Palberta’s songs are notoriously short — the 22 tracks on their last album, 2018’s Roach Going Down, are all under three minutes — and with this album, they set out to make them longer. “People always gave us grief about how short our songs are, and said it would be cool if we could go for longer, and I wanted to see if that was true,” says Ivry-Block. They succeeded: Two of the songs, the heavy, staccato “Fragile Place” and the harmony-driven “All Over My Face,” are nearly five minutes.

To lengthen the songs, the band experimented with repeating lyrics and melodies. “We write parts that sound kind of crazy, but if they’re repetitive, they’re less so,” says Ivry-Block. “If you hear it more than once, it becomes normal.” For the entire second half of “Big Bad Want,” for instance, the phrase “yeah, I can’t pretend what I want” repeats again and again in a way that’s a bit maddening yet pleasantly hypnotic.
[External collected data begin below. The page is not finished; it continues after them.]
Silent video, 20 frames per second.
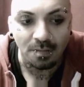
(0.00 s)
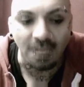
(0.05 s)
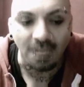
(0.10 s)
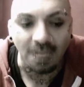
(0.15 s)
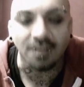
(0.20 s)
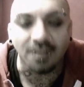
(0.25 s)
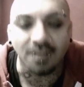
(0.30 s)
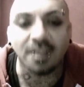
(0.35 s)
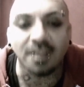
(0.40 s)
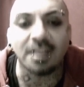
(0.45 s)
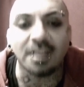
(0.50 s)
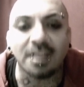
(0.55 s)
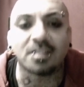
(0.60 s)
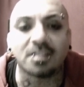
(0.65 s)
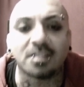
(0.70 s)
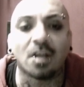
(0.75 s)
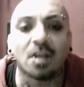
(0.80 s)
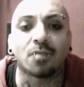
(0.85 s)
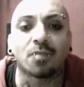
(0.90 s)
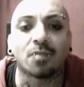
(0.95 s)
And you think that's
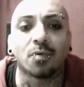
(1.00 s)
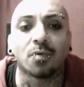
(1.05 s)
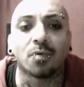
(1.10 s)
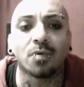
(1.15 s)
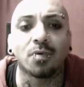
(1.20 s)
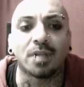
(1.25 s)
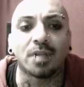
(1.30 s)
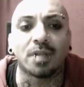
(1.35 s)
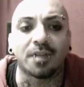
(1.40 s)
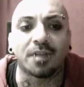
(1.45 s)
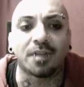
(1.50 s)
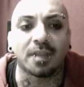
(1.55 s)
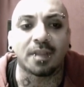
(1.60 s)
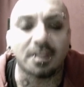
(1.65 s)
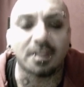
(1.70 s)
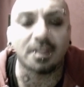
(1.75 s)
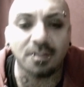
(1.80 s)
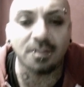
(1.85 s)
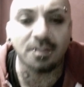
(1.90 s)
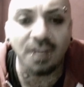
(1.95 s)
not rude? I think
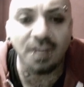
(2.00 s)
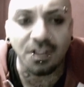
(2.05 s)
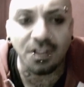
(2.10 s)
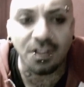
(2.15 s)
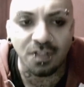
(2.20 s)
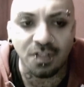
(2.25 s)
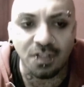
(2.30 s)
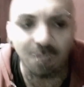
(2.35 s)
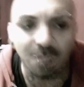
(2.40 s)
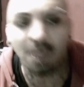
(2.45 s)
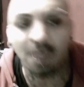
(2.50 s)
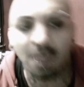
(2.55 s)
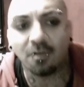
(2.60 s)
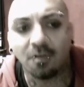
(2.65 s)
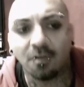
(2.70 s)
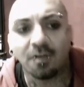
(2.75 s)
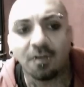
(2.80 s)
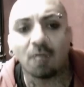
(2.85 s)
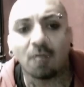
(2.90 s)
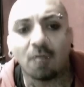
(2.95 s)
that's very disrespectful.
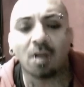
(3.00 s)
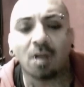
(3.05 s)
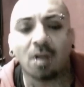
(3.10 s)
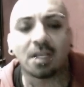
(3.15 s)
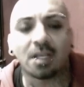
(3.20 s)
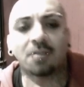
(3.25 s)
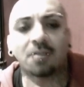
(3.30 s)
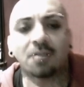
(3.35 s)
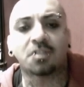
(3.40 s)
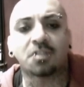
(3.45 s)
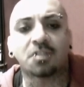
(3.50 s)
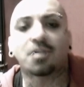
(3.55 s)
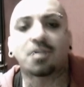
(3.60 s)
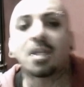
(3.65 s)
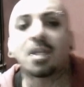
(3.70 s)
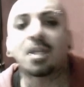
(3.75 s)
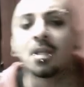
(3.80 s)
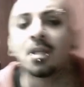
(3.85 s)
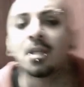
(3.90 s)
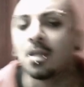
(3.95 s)
If I walk down the
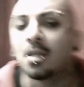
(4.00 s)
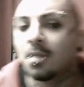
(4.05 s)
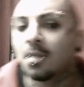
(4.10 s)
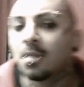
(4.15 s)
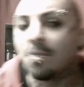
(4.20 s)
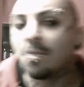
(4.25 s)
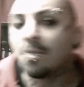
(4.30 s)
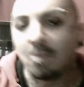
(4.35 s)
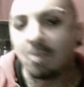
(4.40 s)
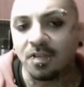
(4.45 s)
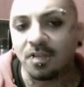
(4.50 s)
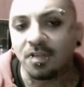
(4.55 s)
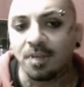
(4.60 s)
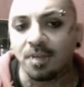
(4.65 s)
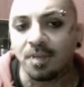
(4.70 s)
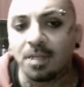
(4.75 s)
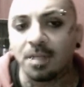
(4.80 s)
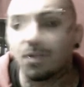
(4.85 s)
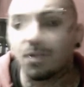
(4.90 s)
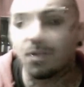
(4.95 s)
street,
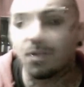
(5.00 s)
somebody's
Palberta5000 was also more heavily produced than the band’s past albums, giving it a poppier sound, which they were already inclined to incorporate. “We were all just way more interested in pop music at that current moment,” says Konigsberg. “Listening to it, being better at our instruments, being in a professional recording studio, and having a better vocal mic sound all led to a more poppy album.”

Palberta has been around for seven and a half years, the members having first met while they were students at Bard College. The origin of the band’s name, like much of its music, is fairly random: they’re all fans of their dads, so they were going through their dads’ names, and a friend of Konigsberg’s who was staying with her had a dad named Albert. They decided to feminize it and added the “p” as a play on words signifying their friendship. “People think we’re from Canada,” says Konigsberg, even though the existence of the Canadian province didn’t even register in their minds at the time.

Ivry-Block hopes that when people listen to Palberta, they feel inspired to make music also. “We all come from really different musical backgrounds, and we kind of came together to make very specific music,” she says. “I just believe in my heart [that] anyone is capable of making music, and we’ve just got to go for it. We hope it inspires everyone, even if you don’t have any experience. You can do it.”